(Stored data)
"""
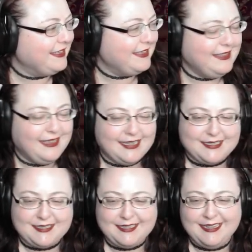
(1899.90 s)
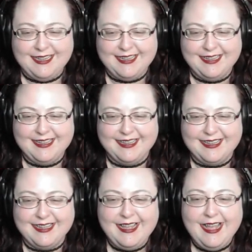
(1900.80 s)
Yes.
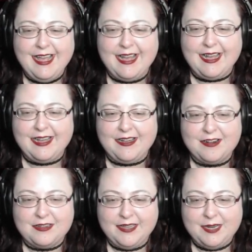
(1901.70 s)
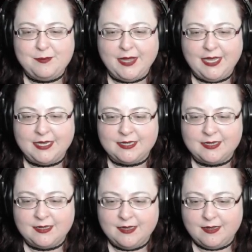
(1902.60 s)
Our clan Bane
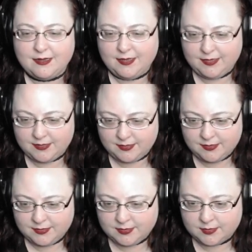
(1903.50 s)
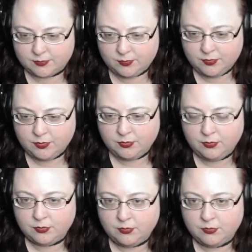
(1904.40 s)
is,
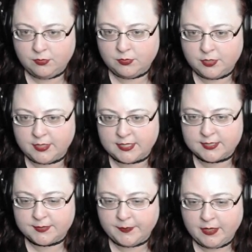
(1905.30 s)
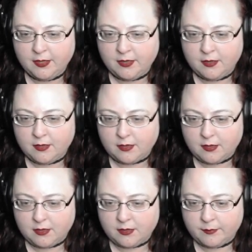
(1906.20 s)
woohoo, goodness.
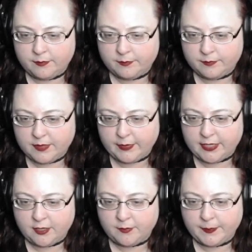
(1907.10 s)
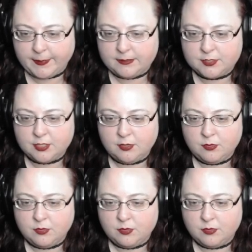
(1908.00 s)
There we go.
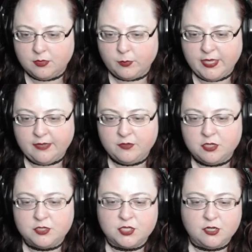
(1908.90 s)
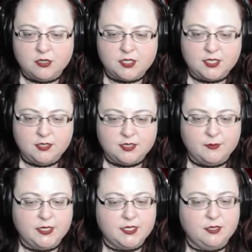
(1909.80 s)
So we have Cursed Courtesy,
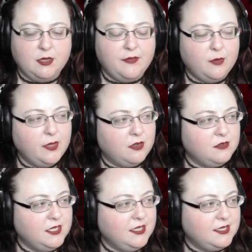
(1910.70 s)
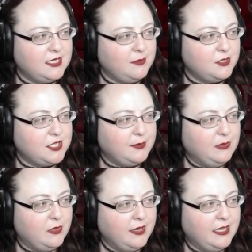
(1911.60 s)
Samitsi. I think we already established that we
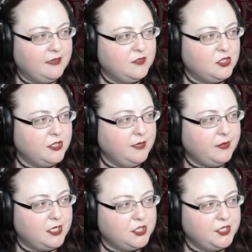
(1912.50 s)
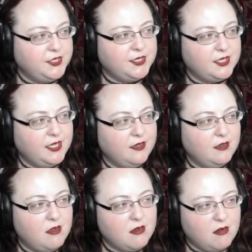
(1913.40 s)
want to have dirty plushies in
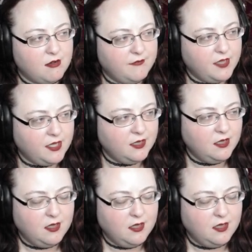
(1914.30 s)
our RV.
"""
What the task asks
An exact copy of the entries above, with no pictures, is the required answer.

Task solution
(1899.90 s)
(1900.80 s)
Yes.
(1901.70 s)
(1902.60 s)
Our clan Bane
(1903.50 s)
(1904.40 s)
is,
(1905.30 s)
(1906.20 s)
woohoo, goodness.
(1907.10 s)
(1908.00 s)
There we go.
(1908.90 s)
(1909.80 s)
So we have Cursed Courtesy,
(1910.70 s)
(1911.60 s)
Samitsi. I think we already established that we
(1912.50 s)
(1913.40 s)
want to have dirty plushies in
(1914.30 s)
our RV.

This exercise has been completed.